Crohn’s disease endoscopic index of severity

克罗恩病严重程度的内镜指数
  • 文章类型: Journal Article
    BACKGROUND The Crohn\'s Disease Endoscopic Index of Severity (CDEIS) and the Ulcerative Colitis Endoscopic Index of Severity (UCEIS) are two validated endoscopic scoring system to evaluate patients with inflammatory bowel diseases (IBD). We conducted this study to evaluate the correlation between clinical symptoms and lab tests with these indexes in patients with Crohn\'s disease (CD) and ulcerative colitis (UC). METHODS In this analytical study, 373 consecutive patients referred to Shahid Mohammadi Hospital with IBD were enrolled. All patients underwent complete ileocolonoscopy, and the endoscopic severity indexes (CDEIS and UCEIS) were calculated, and their relation with clinical symptoms and lab tests was evaluated. RESULTS Fever observed only in six patients (1.6%). It was associated with significantly higher CDEIS and UCEIS (p = 0.02 and p < 0.001, respectively). Also, diarrhea was correlated with significantly higher UCEIS (p < 0.001).
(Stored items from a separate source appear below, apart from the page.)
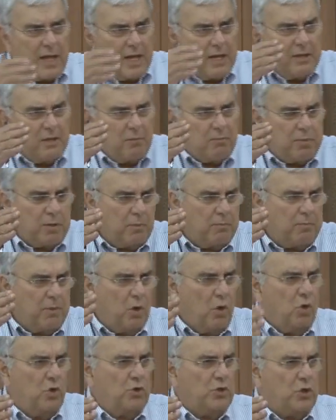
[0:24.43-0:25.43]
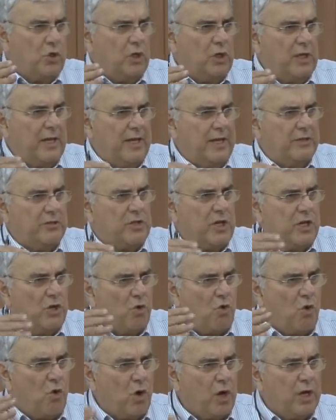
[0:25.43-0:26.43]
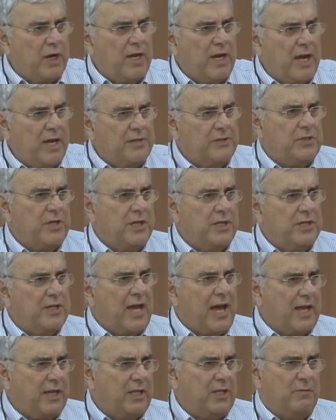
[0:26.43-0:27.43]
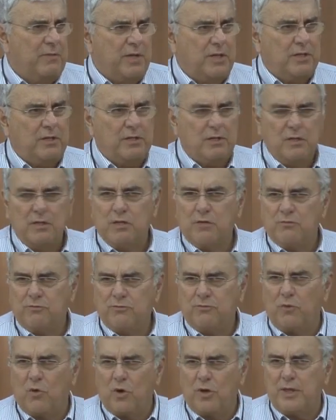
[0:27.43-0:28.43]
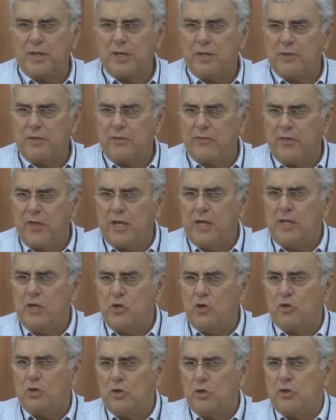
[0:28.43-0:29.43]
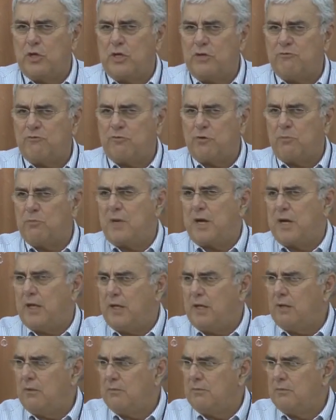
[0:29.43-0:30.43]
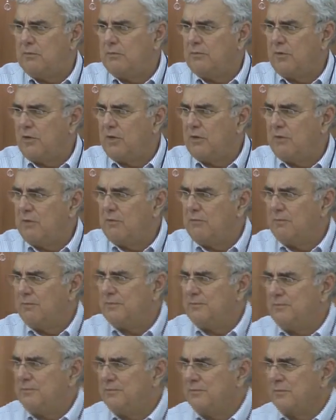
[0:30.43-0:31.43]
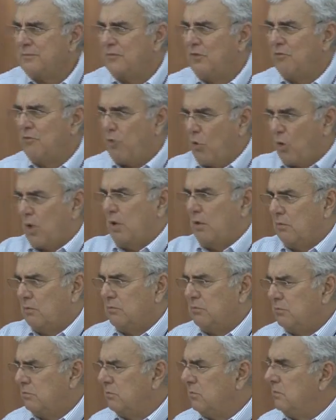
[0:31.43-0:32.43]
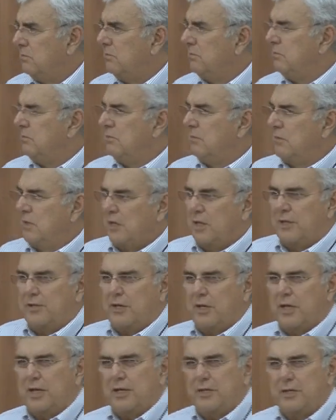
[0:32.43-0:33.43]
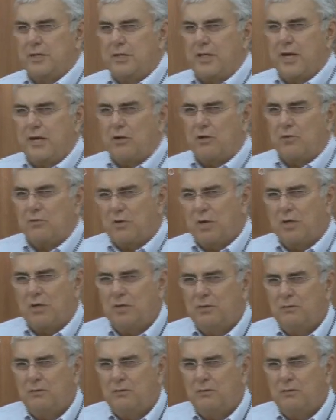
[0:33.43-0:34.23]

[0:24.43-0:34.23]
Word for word: The proposal is an organizing document for the thing you're looking for money for. I think I did that all wrong.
The mean fecal calprotectin was 647.64 ± 409.37 µg/g in CD and 567.30 ± 342.49 µg/g in UC patients. Higher calprotectin level was observed in patients with higher CRP level (p = 0.001), erythrocyte sedimentation rate (ESR) level, CDEIS, and UCEIS (r = 0.438; 0.473; and 0.517; respectively, all with p < 0.001). CONCLUSION Our study showed that although fever and diarrhea are associated with higher endoscopic severity scores in patients with IBD, no clinical symptom could reliably predict the endoscopic results, alone. Furthermore, higher fecal calprotectin level is associated with higher ESR and C reactive protein levels, CDEIS, and UCEIS.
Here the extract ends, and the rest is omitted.